しかし、本人の自覚が薄かったり、自分自身に関心がない人が多く、上司が指摘したり見直しを促しても改善が乏しかったりします。その点みんなで一緒に共食の機会を設定すると、社員の健康促進が図れますし、健康経営の施策として評価されることになるでしょう。いただきますやごちそうさまといった食事の挨拶は、人としての基本的なマナーを確認することになります。同僚や先輩後輩、あるいは経営者も一緒になってごはんを食べるので、他人に関心を持ったり興味が湧き始めます。

 

みんなで一緒に共食をすると、世代を超えた時間の共有が実現しますから、会話があれば普段は難しい交流が図れます。共食で食事をする機会は、スマホをいじることが憚れるので、他の人達の会話に耳を傾けたり、自分も交流したいと思うようになり最近食べた物の感想を交換したり、興味を持っているお店やお酒といった話題も、みんなで一緒に共食をするとより一層楽しめます。

 

健康経営の施策は、栄養バランスや運動習慣に意識が向かいがちですが、一緒に食べる時間や機会にも意味があると知ることが大事です。人との関わりは孤独感の解消に役立ちますし、自分も仲間だという意識が強まり、協調性を発揮するに至ります。

 

仕事はチームワークが肝心ですから、コミュニケーションを図りお互いのことを知る機会が必要不可欠です。その機会こそが共食で、栄養バランスと楽しく食べることと併せて、協調性の改善に結びつきます。

 

美味しく食べられる時間は、楽しいひと時として心身を充足させますし、ランチタイムであれば午前中の疲れをリセットさせることになります。
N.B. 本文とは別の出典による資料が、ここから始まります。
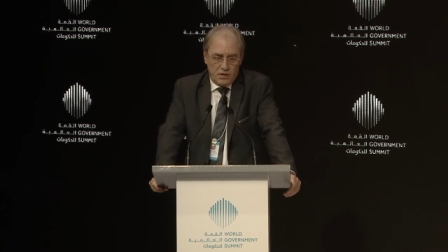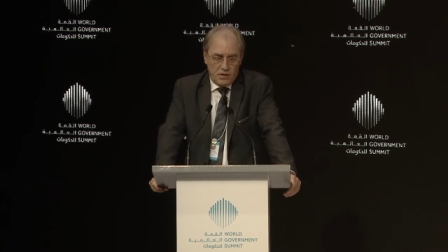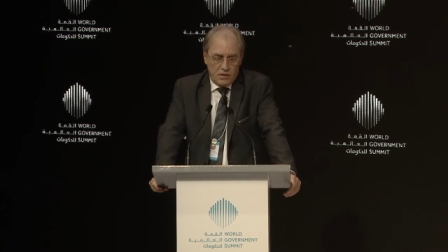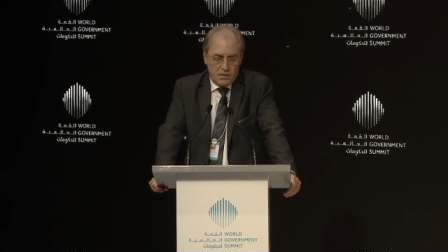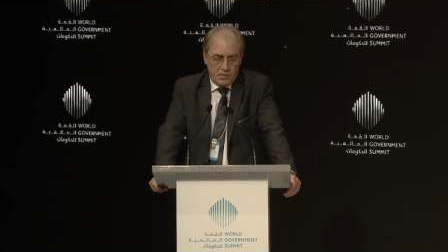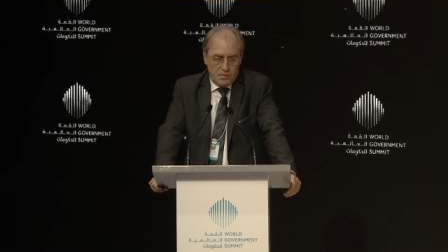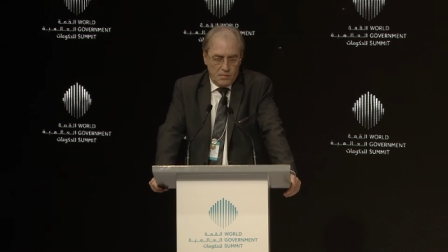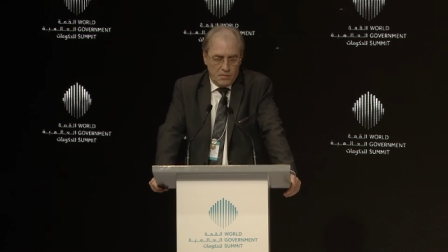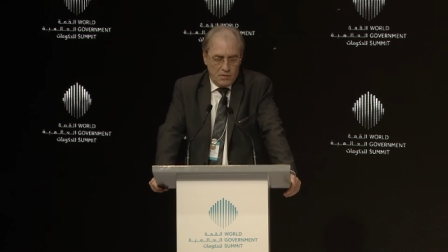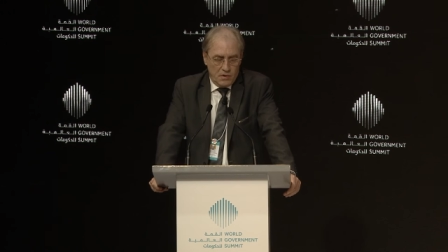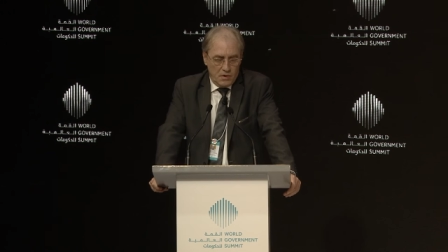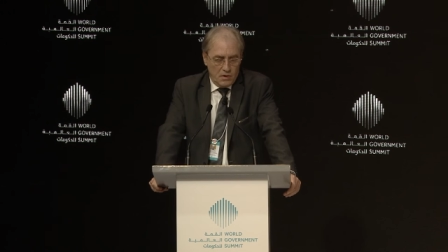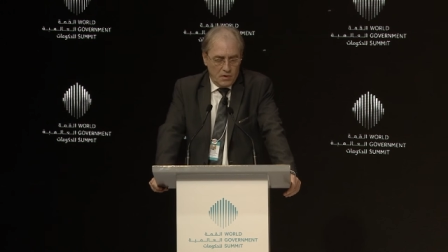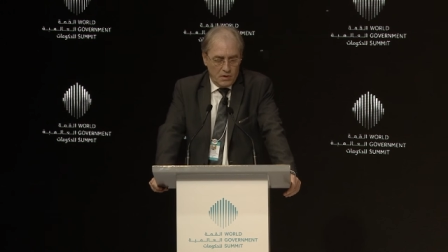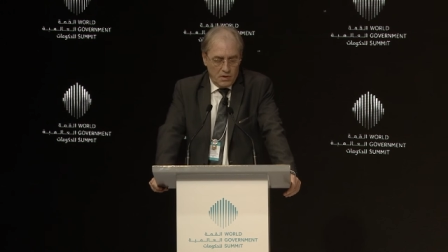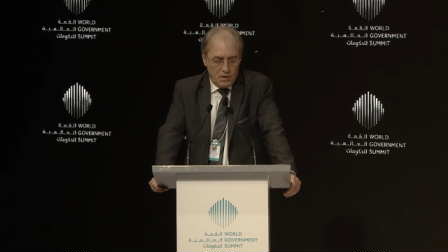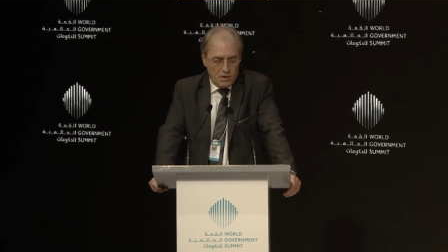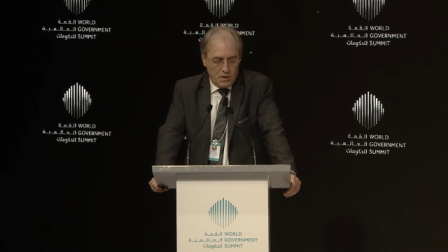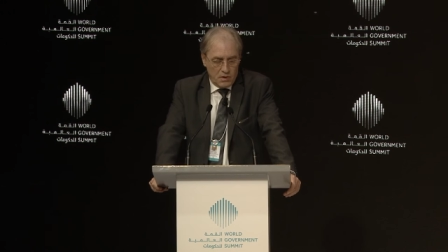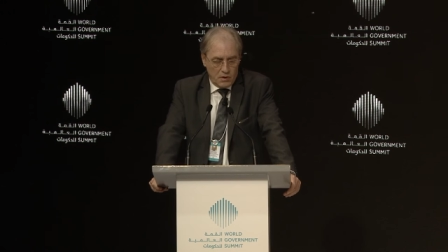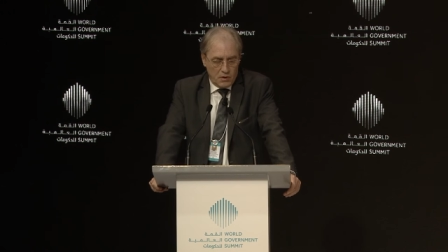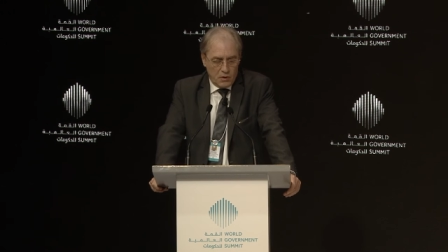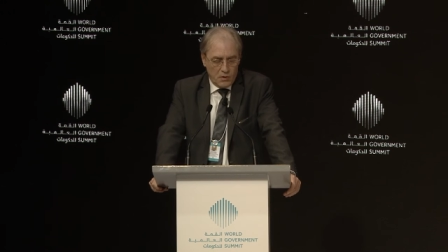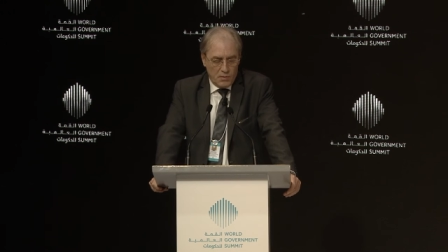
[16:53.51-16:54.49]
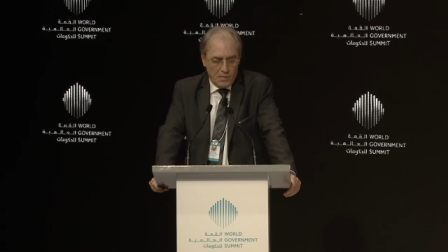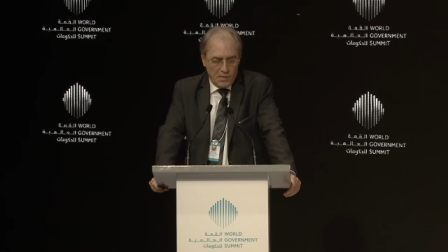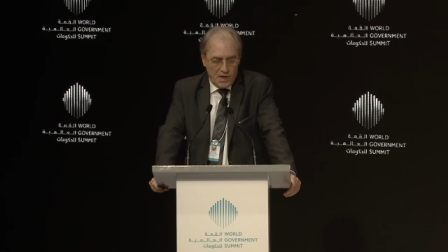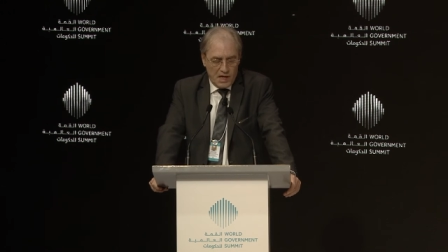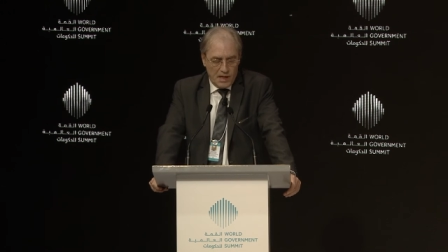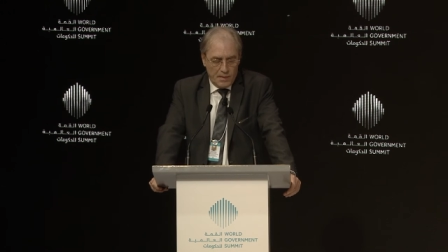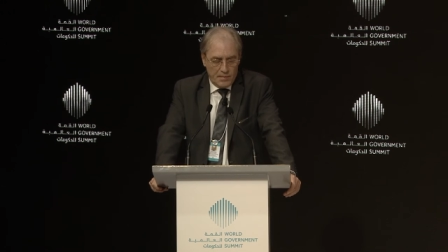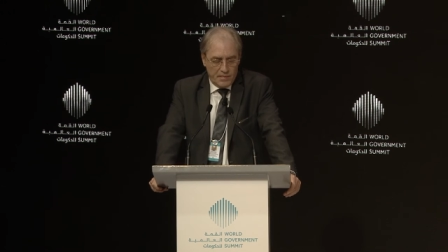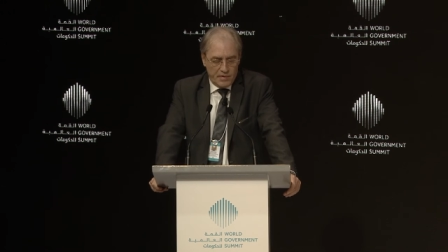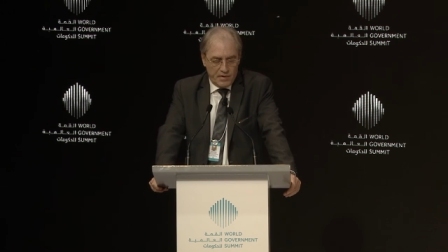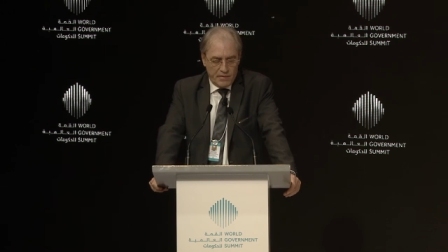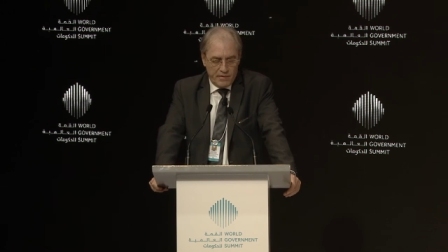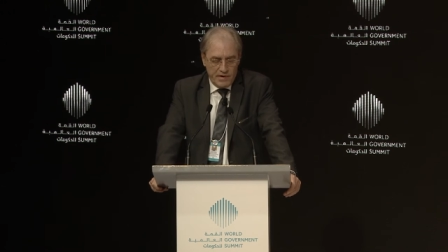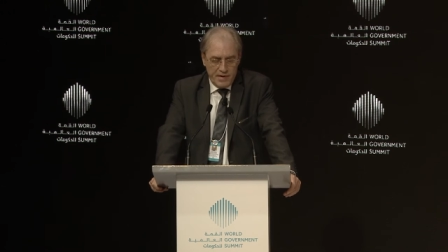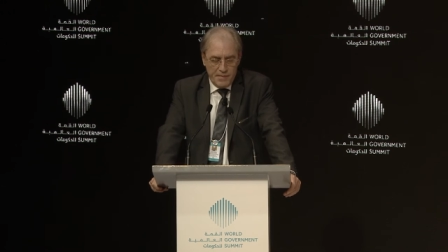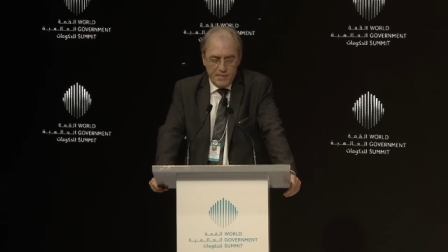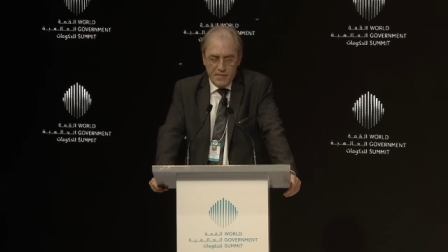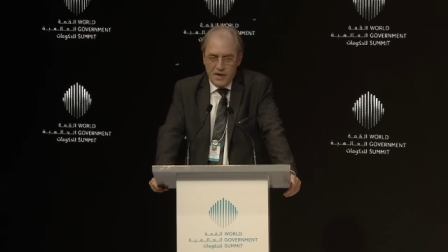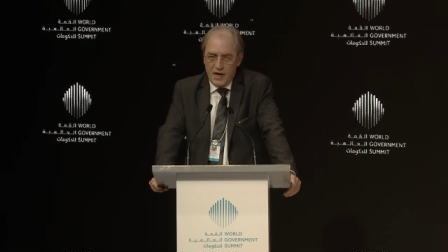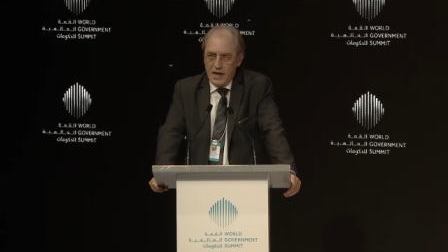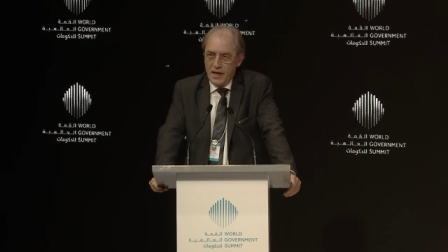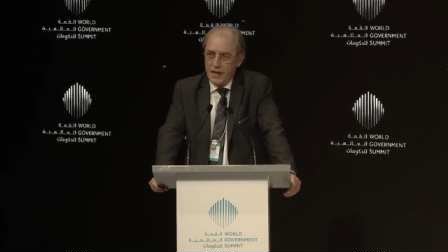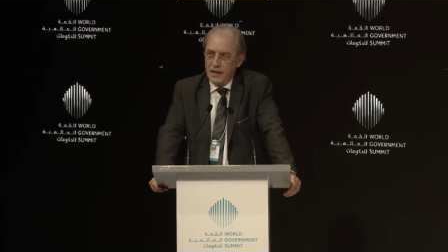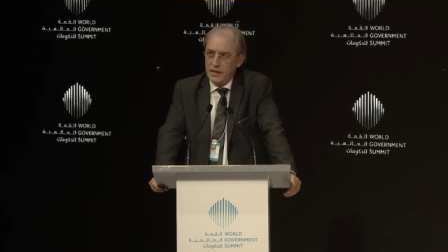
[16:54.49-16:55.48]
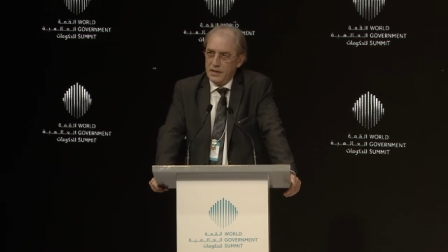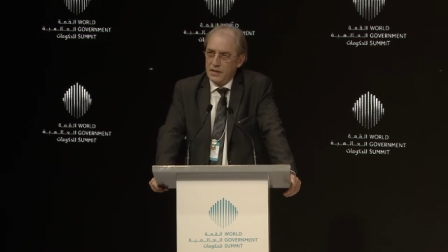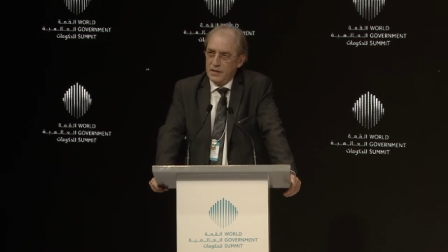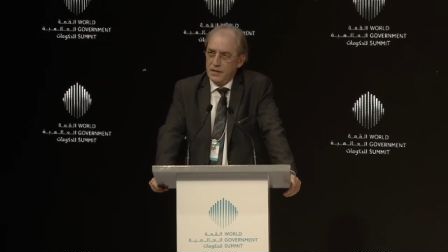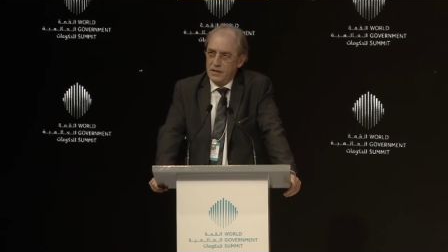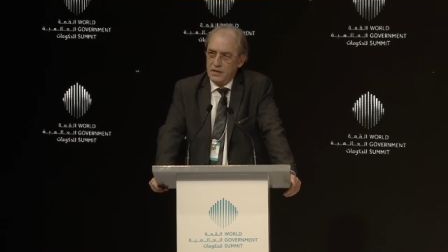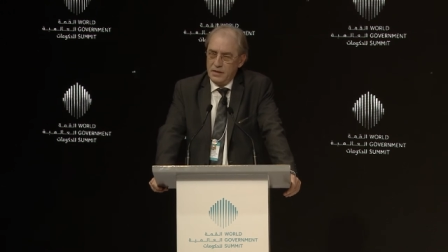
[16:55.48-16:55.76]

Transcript: roadmap remindsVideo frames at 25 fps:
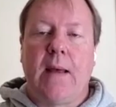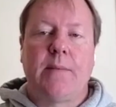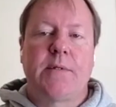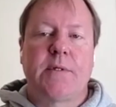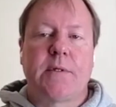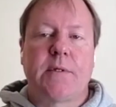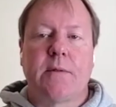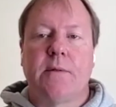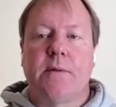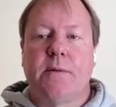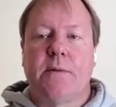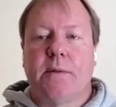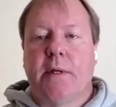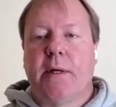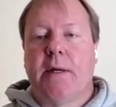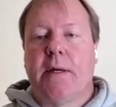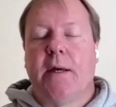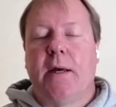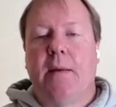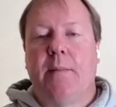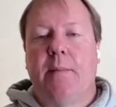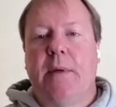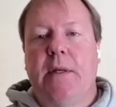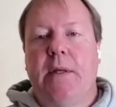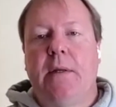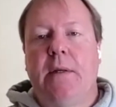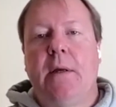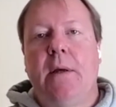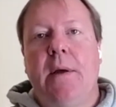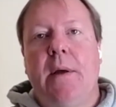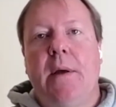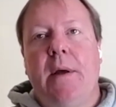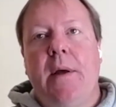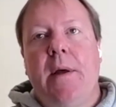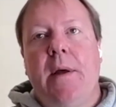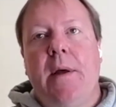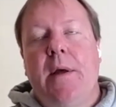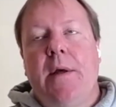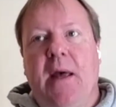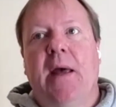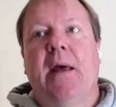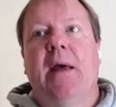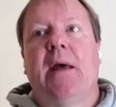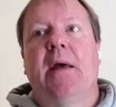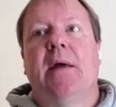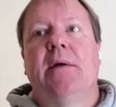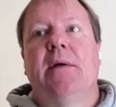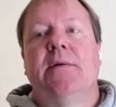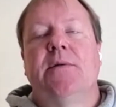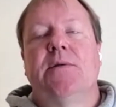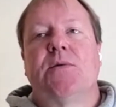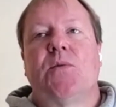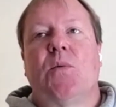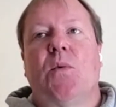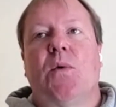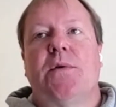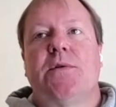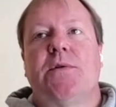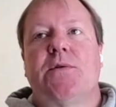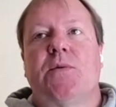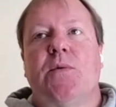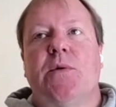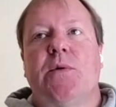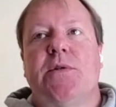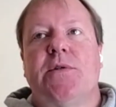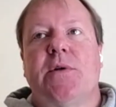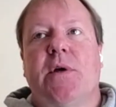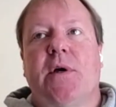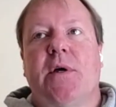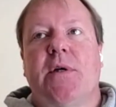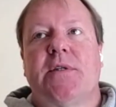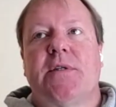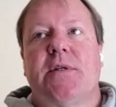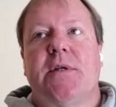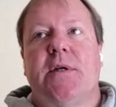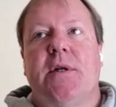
Absolutely. I mean, and once we saw,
疲労感や集中力の低下がリフレッシュでリセットされれば、午後に向けて活力が生まれますし、もう一度集中して仕事に取り組めるはずです。

 

メリハリのある生活習慣は、人のパフォーマンスを引き出すのに重要ですから、経営者がその機会を提供するのは健康経営において合理的です。具体的に何をするかは経営者次第ですが、ランチタイムに注目して施策を実行するのは良い判断です。勿論、意味がなかったり社員の負担になるやり方はNGなので、無理なく気軽に参加できる施策が望ましいといえます。

 

共食はハードルが低く、期待感が持てるメリットが多いですから、やってみる価値はありますし、試して結果を評価してから継続を判断できるので経営者にとって便利です。